Sunday, January 15, 2012

To Love, or Not to Love....

Some times...people are not very nice. It's just a fact of life. Some times they cut you off in traffic, they talk about you behind your back, they break promises, they call you names, and the list goes on and on and on. There are so many ways that people are not nice to one another. It hurts worse though, when it is someone we love, right?

I have had on my mind recently the notion of loving as God loves. A very big concept huh? To love as God loves. To sacrificially and unconditionally love those around me. I am only human, so I will probably never get this right, but it has been deep in my heart lately to at least try.

Sometimes as the loved one of somebody, you have to put up with a lot. You become the sounding board sometimes, for all things negative going on in their life. Or maybe you are simply not always treated as respectfully as you wish you would be, due to the nature of your relationship with that person. I don't think we, as Christians, are called to only unconditionally and sacrificially love those who have the capacity to do it back. I think we are simply just called to do it. Regardless.

When I think about unconditional love I think about a child. Children throw fits, and temper tantrums, when their BIG HUGE emotions are just too BIG and too HUGE for their little bodies to handle. And it manipulates their behavior in specific ways. When their issue manifests into a fit, who do they typically direct their rage at? Their parents. Why? Because deep inside of us somewhere, we believe the lie that it is "ok" to treat the people who love us the most, the worst. Because they love us no matter what, and will be there before the fit starts, during the fit, and after the fit is over. The practice of loving unconditionally then becomes a discipline that is too much to take on by ourselves. It requires the transforming power of the Holy Spirit, or else it will never genuinely happen.

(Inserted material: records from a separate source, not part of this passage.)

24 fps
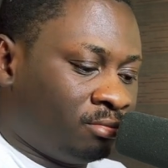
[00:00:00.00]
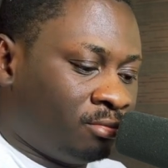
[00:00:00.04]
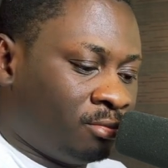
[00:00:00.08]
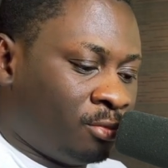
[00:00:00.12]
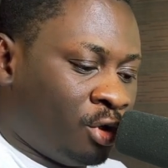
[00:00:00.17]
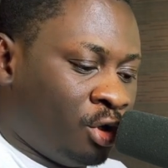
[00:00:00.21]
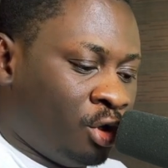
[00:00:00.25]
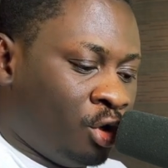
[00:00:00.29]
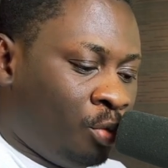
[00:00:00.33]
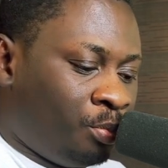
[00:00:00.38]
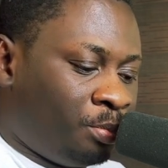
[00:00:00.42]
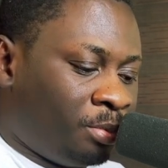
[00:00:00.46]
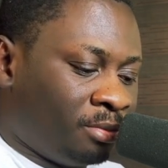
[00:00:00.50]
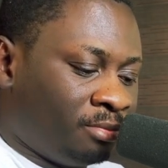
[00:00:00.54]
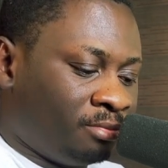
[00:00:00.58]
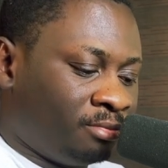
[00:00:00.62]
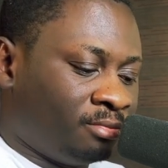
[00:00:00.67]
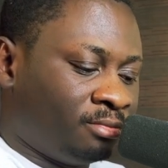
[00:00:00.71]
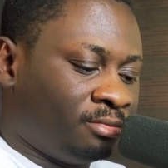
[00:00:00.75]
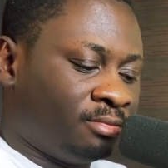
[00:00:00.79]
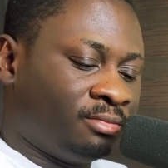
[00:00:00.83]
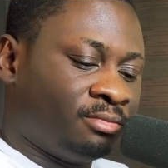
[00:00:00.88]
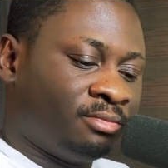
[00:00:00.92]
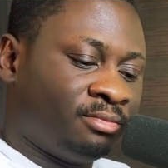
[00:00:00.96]
Nope.
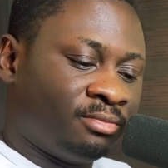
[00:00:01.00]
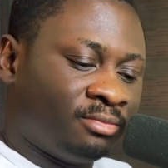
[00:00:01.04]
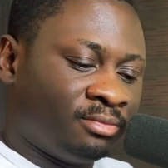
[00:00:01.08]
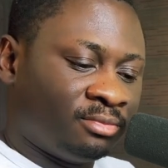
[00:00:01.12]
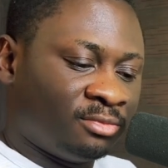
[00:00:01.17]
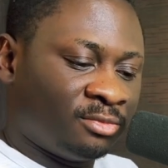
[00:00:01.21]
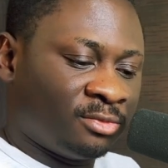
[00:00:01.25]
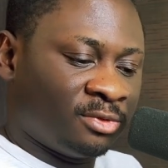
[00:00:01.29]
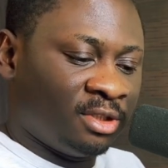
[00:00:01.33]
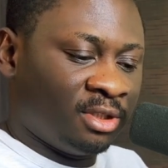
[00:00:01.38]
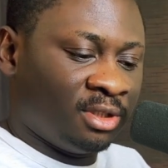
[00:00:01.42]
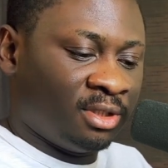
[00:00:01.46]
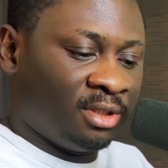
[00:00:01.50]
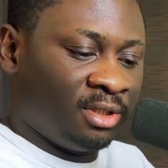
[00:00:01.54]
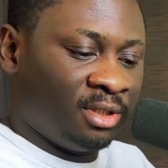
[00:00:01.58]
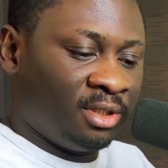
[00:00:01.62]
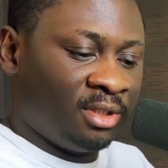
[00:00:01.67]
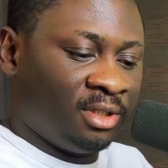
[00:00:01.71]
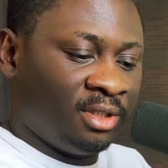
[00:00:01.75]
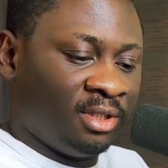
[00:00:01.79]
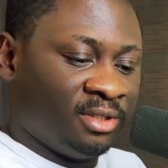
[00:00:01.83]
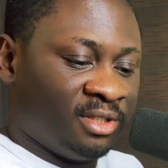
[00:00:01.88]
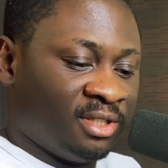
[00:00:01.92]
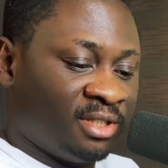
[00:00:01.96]

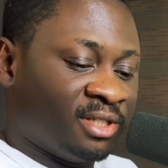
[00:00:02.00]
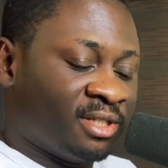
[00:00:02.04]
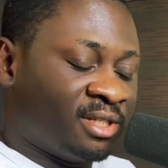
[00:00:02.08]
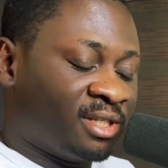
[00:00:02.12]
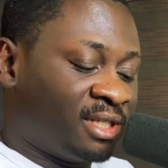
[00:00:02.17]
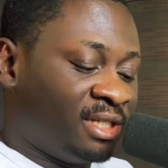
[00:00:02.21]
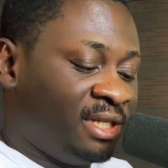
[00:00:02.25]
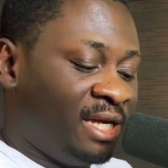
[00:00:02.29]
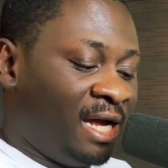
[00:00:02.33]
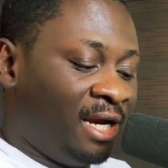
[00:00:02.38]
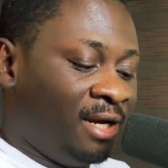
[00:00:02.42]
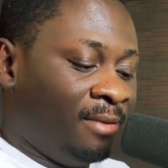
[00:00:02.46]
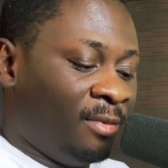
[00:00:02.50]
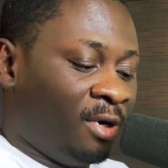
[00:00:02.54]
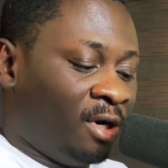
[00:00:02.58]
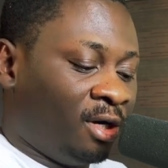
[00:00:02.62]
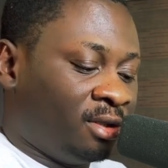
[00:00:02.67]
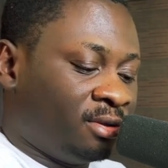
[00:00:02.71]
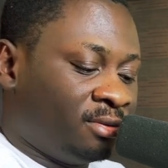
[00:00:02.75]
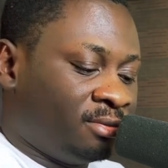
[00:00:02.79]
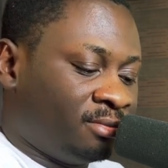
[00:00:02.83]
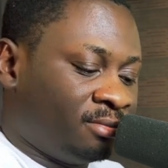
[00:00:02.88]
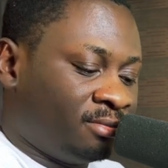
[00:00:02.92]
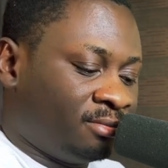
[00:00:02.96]
Is it a sea
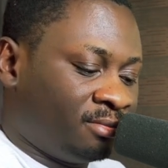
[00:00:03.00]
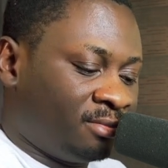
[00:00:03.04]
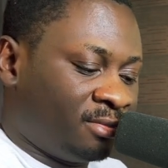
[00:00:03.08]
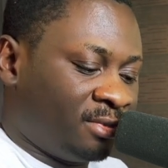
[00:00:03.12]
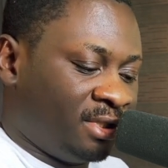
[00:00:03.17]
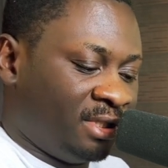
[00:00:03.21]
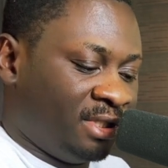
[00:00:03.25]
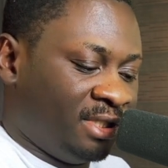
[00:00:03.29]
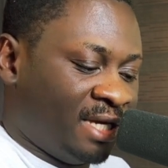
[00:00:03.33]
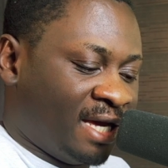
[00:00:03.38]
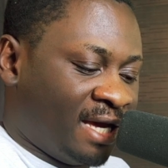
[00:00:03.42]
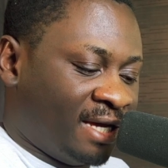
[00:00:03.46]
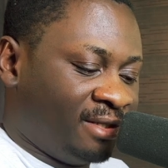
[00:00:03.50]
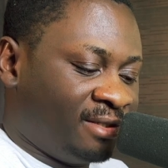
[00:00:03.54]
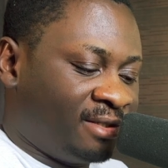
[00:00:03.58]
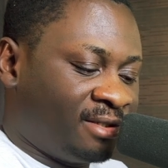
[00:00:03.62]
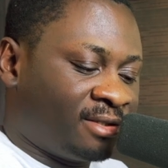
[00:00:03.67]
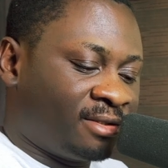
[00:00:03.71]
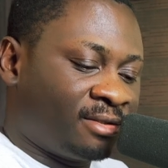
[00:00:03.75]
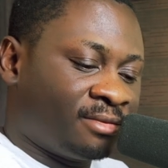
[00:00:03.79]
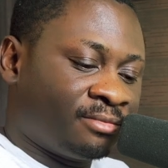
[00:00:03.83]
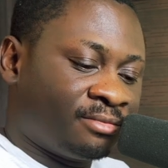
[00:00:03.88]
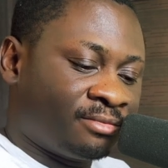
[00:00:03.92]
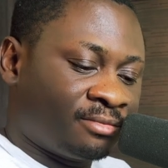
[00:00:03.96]
animal? Yes.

When I think about sacrificial love I think about those dramatic movies and tv shows where person A takes a bullet or something for person B by pushing them out of the way last second, and jumping in front of the gun themselves...then you see "to be continued" and you find out next season whether person A lives or not. ( I watch a lot of Grey's Anatomy by the way haha) Honestly though, sacrificial love can show up in the SMALLEST of ways in our day to day relationships with people. Specifically if you are married to someone, I would think one way to sacrificially love them daily would be to wake up every morning asking the question "what can I do for you today, what do you need out of me today in order to make this relationship function as best it can?" It seems easy enough, yet it's a question that does not get asked near enough. Or maybe for relationships of love such as family or friendships, we "take the bullet"--we remain quiet to avoid conflict, we never defend ourselves to remain classy, we let defensive or hurtful remarks slip through the cracks, we simply do what we have to do in order to remain in peace and harmony within the relationship. And it isn't one sided, there should be times when both parties in the relationship are doing this, it's just the natural ebb and flow of it all.

We are called to love others, the way God loves us. It's hard isn't it? It's hard to offer grace when it's easier to offer judgement. It's hard to remain faithful when we are being cheated out of something ourselves. It's hard to stay, when the other person's treatment of us makes us want to run. But just like a parent with their child, it is so important to try. To stay. To remain faithful. To be there. To LOVE. Because if we, as Christians, aren't showing God's love to others then who in the heck do we suppose is going to?

I think of the book Redeeming Love by Francine Rivers, based off of the book of Hosea in the Word of God. God shows His love to His people in that story by using a faithful man of God to continuously pursue the heart of a prostitute who keeps running away from him. We do this as children of God, CONSTANTLY. We kick, and scream, throw fits, and after it all, He is faithfully still there and still loving us, as well as chasing us and pursuing our hearts. If we can remember this kind of love, when putting our own love for others under the microscope, I think we can better see how to handle situations and in turn, better know how to LOVE.